_What is needed_. Lines with the word "Silent" in them must be copied from the records below.

_Entries supplied_.
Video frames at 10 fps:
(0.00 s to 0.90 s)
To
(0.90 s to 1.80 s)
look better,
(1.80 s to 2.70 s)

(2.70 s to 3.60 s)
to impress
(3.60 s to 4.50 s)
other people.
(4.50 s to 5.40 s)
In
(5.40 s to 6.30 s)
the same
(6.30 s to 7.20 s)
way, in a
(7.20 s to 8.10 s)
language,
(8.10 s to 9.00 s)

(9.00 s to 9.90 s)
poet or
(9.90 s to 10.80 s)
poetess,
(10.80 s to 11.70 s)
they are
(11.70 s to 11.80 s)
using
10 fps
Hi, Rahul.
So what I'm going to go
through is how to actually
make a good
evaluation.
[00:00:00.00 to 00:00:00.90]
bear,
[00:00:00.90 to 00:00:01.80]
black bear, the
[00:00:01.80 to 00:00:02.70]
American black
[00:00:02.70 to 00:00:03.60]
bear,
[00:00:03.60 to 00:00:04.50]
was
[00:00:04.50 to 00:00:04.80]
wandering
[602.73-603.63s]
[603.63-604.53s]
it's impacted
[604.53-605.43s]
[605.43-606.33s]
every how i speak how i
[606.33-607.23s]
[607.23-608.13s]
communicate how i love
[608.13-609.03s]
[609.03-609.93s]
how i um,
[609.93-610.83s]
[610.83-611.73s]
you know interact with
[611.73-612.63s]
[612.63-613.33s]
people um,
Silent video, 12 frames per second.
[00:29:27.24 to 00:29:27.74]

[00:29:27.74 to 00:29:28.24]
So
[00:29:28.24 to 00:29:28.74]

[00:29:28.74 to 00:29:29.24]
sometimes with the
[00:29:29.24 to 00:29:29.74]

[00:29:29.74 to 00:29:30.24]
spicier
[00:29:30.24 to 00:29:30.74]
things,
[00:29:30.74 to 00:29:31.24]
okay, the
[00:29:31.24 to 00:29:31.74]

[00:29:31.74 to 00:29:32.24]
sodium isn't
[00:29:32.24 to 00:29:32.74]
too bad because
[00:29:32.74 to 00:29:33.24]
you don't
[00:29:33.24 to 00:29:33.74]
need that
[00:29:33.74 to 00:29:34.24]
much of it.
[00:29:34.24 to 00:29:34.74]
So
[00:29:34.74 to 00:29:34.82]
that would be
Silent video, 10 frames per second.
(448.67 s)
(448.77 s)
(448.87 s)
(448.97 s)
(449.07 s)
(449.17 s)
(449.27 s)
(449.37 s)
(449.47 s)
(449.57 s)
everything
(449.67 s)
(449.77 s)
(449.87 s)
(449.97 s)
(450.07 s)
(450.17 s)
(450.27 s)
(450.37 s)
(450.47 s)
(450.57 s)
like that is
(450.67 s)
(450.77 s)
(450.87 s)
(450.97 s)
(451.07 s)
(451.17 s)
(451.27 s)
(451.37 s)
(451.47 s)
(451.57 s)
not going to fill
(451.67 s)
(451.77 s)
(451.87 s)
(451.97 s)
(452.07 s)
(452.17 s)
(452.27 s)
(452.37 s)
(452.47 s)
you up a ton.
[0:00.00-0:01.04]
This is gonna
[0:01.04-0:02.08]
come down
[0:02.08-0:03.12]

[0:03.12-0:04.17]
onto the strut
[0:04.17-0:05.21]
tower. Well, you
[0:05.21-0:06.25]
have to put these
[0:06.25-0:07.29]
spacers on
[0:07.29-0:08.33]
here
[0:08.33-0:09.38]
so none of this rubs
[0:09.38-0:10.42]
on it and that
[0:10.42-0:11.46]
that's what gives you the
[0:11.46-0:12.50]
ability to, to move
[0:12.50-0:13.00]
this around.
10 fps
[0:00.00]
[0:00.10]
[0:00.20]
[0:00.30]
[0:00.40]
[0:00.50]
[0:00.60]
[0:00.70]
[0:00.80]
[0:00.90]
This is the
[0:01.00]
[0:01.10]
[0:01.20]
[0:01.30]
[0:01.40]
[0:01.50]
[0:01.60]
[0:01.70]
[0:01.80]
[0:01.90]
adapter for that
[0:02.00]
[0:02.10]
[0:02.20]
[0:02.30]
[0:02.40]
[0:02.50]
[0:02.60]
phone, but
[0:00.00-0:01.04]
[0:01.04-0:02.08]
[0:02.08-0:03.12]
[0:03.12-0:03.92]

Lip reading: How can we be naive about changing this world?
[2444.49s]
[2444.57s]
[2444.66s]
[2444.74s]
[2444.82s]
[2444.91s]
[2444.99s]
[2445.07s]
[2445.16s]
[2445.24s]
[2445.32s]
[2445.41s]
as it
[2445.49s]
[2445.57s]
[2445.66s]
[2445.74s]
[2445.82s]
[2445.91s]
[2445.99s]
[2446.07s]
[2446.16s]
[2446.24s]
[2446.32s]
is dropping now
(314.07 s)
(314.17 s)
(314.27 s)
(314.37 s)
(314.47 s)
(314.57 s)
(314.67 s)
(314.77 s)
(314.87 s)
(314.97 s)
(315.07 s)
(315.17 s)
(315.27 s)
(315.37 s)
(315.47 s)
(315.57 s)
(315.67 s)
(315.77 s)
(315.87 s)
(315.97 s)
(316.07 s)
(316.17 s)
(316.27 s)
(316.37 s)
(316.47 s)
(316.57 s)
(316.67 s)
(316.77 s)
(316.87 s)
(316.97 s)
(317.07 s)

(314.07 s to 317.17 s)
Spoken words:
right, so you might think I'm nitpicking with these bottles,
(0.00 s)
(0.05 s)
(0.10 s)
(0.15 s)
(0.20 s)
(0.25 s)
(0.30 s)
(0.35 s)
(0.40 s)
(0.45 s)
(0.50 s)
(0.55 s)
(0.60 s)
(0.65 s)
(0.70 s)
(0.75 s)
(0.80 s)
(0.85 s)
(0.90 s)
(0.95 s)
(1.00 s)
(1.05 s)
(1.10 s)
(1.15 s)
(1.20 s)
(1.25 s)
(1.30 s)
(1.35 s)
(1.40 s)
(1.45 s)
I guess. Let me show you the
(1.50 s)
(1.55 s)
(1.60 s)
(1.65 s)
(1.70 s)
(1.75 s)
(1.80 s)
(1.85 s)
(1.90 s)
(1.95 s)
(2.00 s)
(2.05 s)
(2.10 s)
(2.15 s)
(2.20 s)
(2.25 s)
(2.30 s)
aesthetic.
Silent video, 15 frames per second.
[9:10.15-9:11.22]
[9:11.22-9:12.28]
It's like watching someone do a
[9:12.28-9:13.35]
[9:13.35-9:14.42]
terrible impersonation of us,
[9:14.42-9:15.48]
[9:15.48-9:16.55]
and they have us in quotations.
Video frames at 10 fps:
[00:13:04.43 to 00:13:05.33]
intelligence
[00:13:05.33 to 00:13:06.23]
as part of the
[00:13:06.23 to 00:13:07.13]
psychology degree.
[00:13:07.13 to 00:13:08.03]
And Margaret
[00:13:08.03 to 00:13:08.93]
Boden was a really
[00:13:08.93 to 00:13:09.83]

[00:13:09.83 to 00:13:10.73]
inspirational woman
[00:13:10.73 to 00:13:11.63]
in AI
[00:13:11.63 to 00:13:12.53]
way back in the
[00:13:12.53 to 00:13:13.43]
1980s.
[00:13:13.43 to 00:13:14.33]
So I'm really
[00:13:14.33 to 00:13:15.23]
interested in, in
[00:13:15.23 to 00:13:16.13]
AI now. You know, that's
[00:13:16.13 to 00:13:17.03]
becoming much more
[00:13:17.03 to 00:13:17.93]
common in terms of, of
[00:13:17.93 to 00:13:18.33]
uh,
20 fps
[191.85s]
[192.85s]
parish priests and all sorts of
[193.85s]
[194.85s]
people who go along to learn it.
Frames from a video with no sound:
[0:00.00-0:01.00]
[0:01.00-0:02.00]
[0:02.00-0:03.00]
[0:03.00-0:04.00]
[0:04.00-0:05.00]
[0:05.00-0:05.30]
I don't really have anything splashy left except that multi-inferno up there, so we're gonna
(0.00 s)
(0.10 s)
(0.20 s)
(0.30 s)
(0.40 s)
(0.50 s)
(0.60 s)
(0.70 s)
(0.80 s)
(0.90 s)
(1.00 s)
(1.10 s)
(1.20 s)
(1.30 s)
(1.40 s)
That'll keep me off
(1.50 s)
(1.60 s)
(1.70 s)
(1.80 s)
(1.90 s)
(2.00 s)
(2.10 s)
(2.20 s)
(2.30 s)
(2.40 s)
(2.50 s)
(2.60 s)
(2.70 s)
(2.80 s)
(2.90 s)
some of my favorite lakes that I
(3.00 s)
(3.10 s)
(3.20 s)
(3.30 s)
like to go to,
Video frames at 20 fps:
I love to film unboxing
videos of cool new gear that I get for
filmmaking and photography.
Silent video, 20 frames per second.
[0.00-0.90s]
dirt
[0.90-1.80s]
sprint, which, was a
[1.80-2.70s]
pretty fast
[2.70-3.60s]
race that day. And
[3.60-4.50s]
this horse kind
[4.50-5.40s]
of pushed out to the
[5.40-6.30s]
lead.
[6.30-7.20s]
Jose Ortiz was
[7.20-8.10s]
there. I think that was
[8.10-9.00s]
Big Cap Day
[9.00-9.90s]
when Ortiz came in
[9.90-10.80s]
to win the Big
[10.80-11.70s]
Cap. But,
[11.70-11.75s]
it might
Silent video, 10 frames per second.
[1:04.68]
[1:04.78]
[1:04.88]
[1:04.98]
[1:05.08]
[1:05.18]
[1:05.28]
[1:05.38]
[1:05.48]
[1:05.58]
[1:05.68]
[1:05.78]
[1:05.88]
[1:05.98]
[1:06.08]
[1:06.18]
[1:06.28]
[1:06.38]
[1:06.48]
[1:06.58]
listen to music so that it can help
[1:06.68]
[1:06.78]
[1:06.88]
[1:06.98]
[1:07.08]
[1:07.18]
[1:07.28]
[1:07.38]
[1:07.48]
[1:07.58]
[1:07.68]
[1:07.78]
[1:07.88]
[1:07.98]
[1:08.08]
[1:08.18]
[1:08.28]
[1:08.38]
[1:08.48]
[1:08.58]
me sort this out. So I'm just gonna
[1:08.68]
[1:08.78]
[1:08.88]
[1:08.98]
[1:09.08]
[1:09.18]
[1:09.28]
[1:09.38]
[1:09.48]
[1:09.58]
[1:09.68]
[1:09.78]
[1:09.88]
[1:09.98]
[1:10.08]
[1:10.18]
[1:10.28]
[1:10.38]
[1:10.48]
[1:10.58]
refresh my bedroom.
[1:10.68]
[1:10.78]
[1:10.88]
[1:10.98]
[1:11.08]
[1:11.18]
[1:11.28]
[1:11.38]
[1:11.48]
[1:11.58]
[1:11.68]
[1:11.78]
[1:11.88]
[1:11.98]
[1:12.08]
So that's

_Solution for this exercise_.
Silent video, 12 frames per second.
Silent video, 10 frames per second.
Silent video, 15 frames per second.
Silent video, 20 frames per second.
Silent video, 10 frames per second.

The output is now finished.